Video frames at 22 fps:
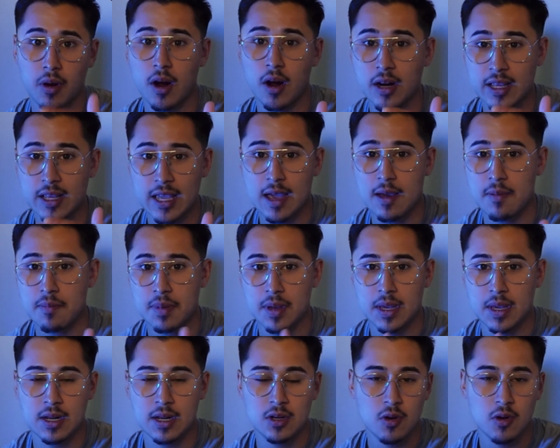
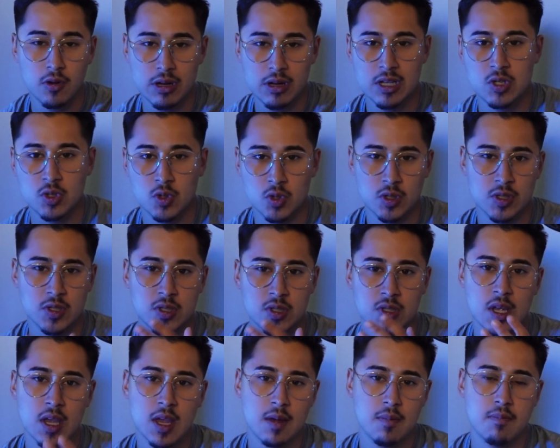campaign, no interest.
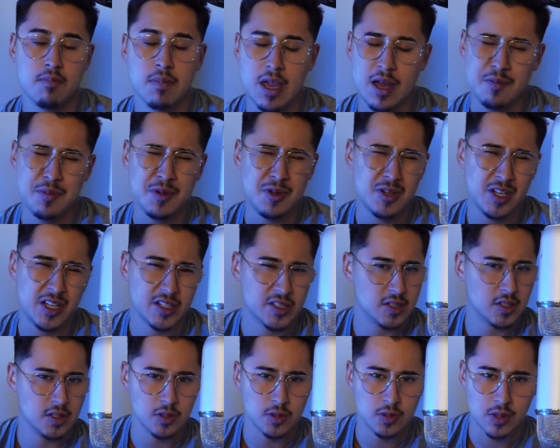Maybe you
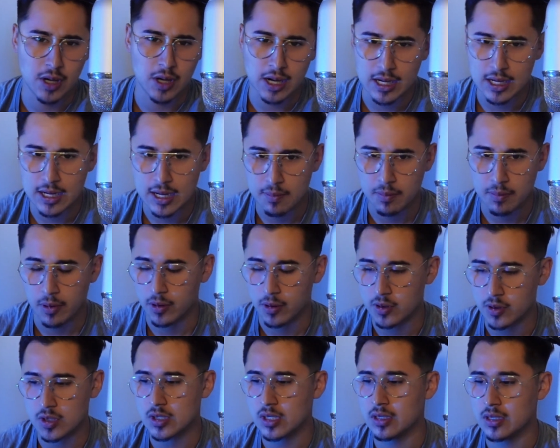exclude 90-day
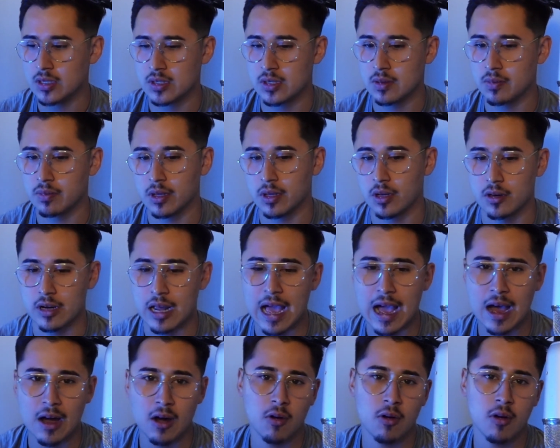purchases depending on
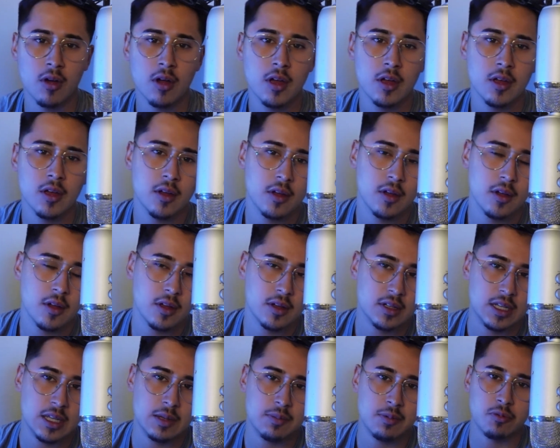how
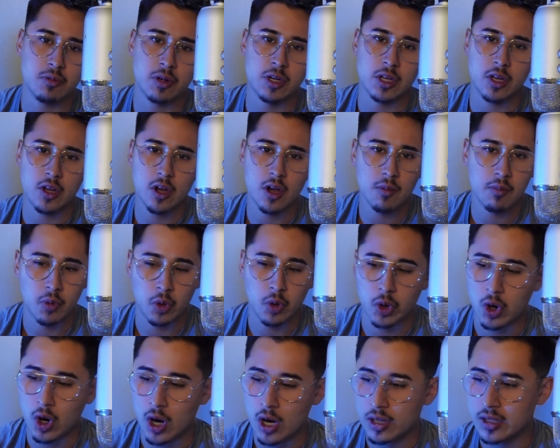deep you want to go. But
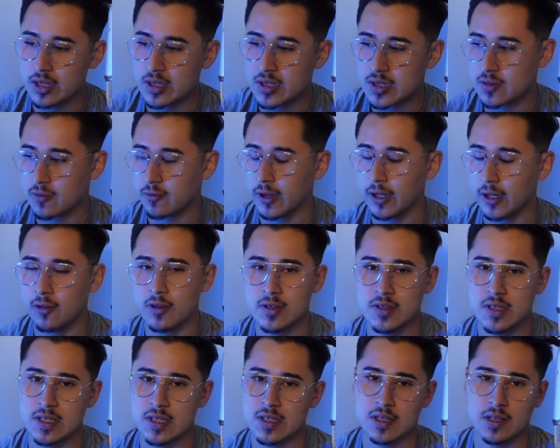regardless,
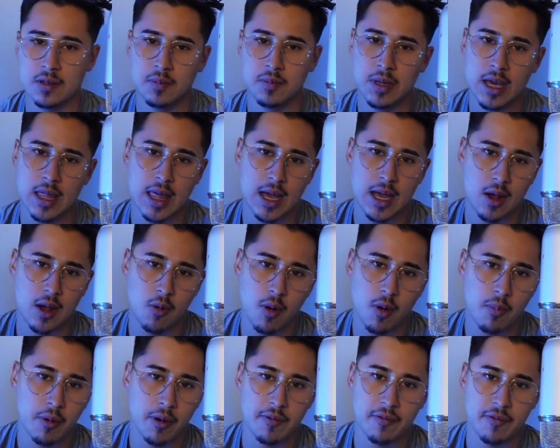frequency is going to be at like a
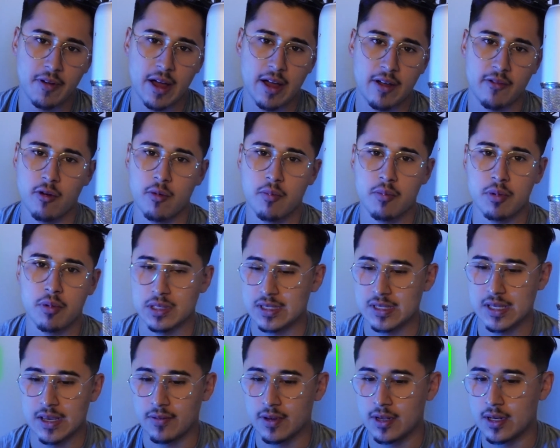1.5,
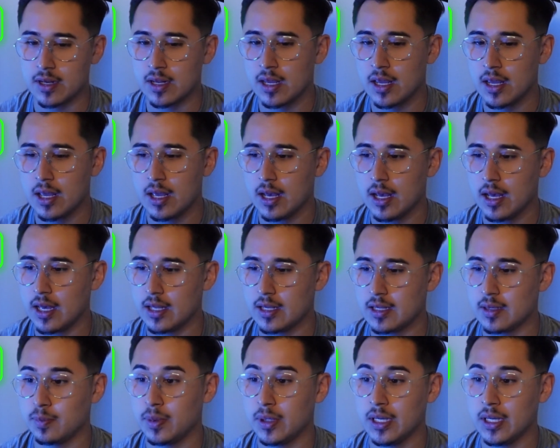1.7,
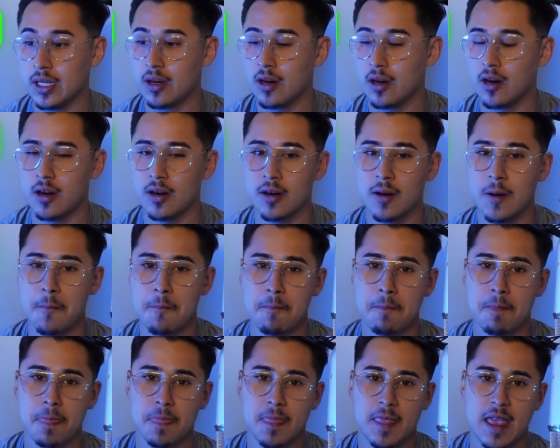depending on
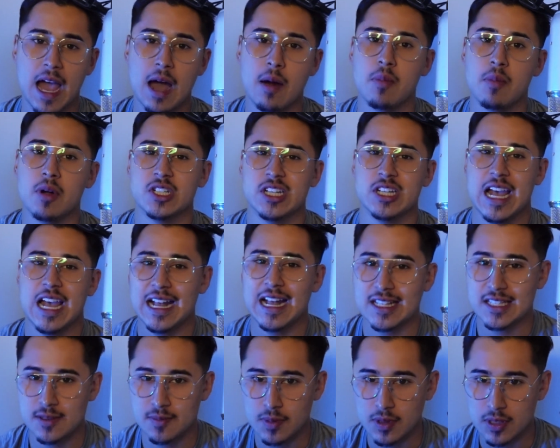how much ad
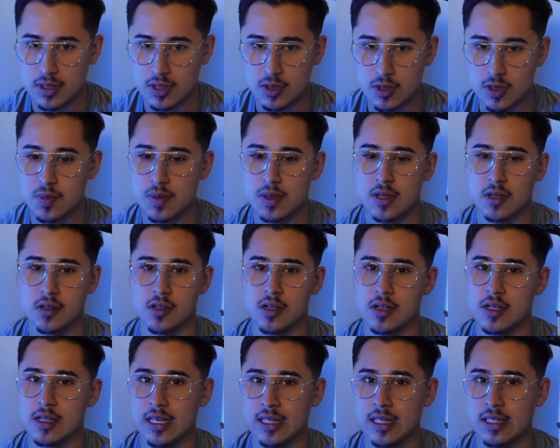spend you spend on a
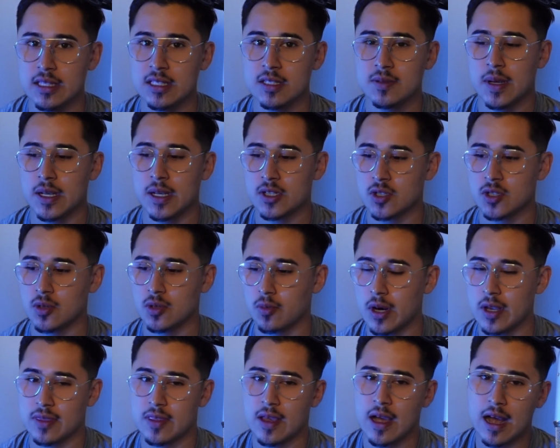daily spectrum,
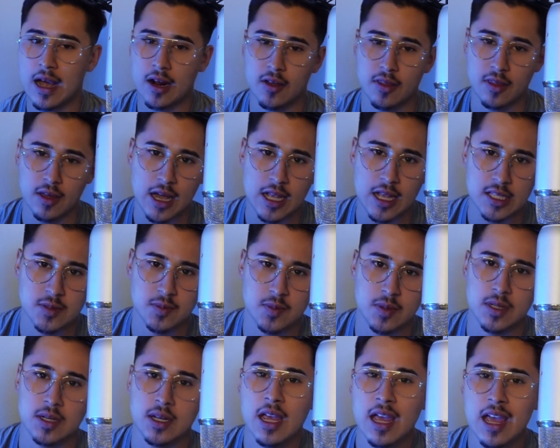right? The higher the ad
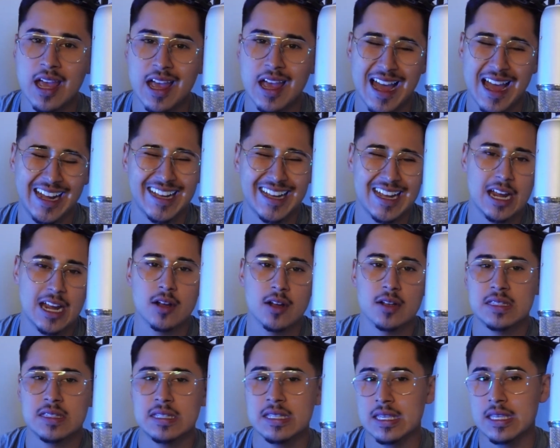spend, I can
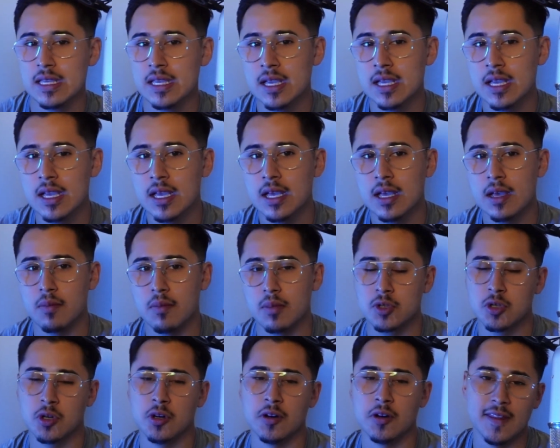guarantee
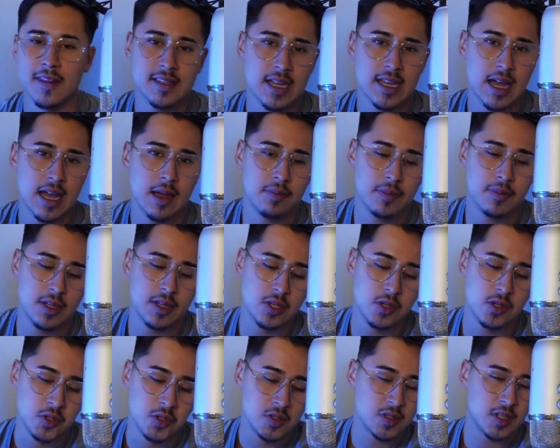majority of the time, the
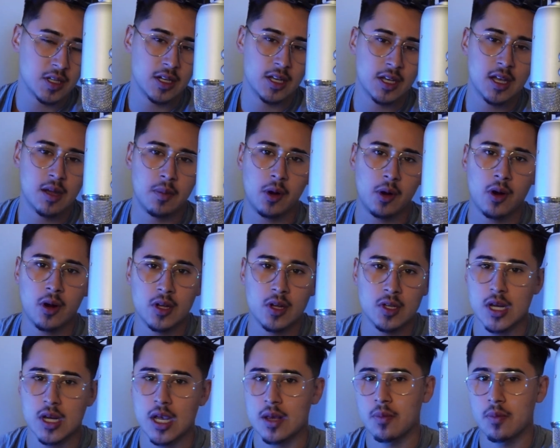user is going to come across
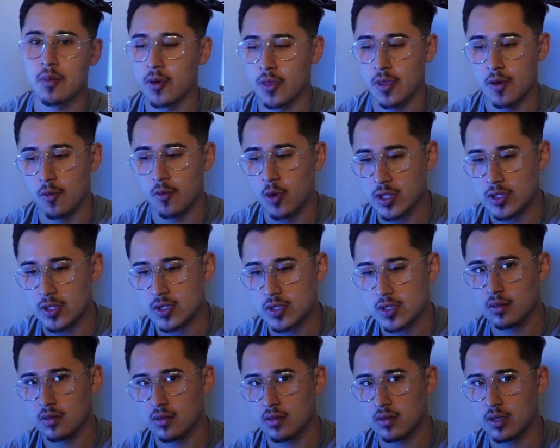your ad more than once,
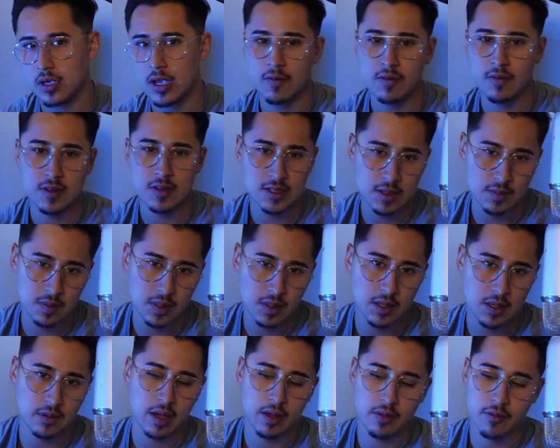given CPM,
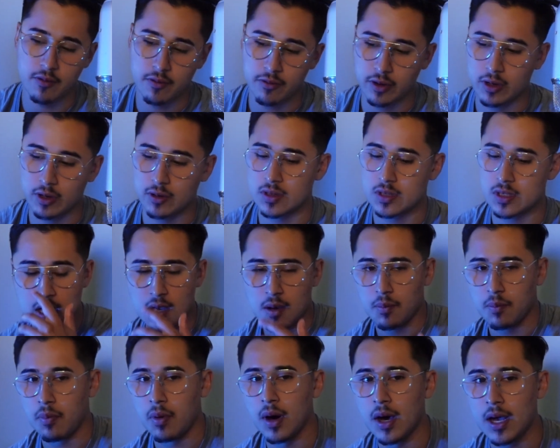given frequency.
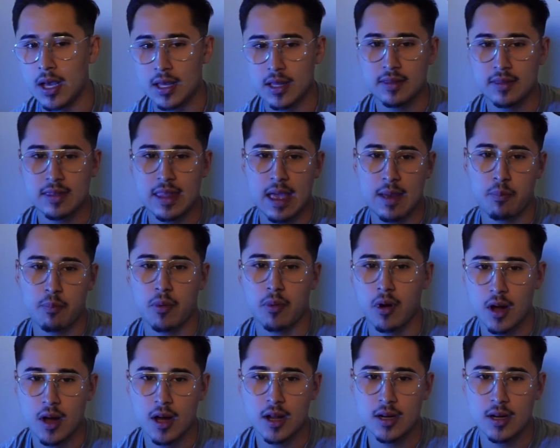But that broad,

What to produce »
The line that contains "frequency is going to be at like a" begins the part to retype, and the last line of the records above ends it. Retype both and everything between, exactly, without the pictures.

Answer section »
frequency is going to be at like a
1.5,
1.7,
depending on
how much ad
spend you spend on a
daily spectrum,
right? The higher the ad
spend, I can
guarantee
majority of the time, the
user is going to come across
your ad more than once,
given CPM,
given frequency.
But that broad,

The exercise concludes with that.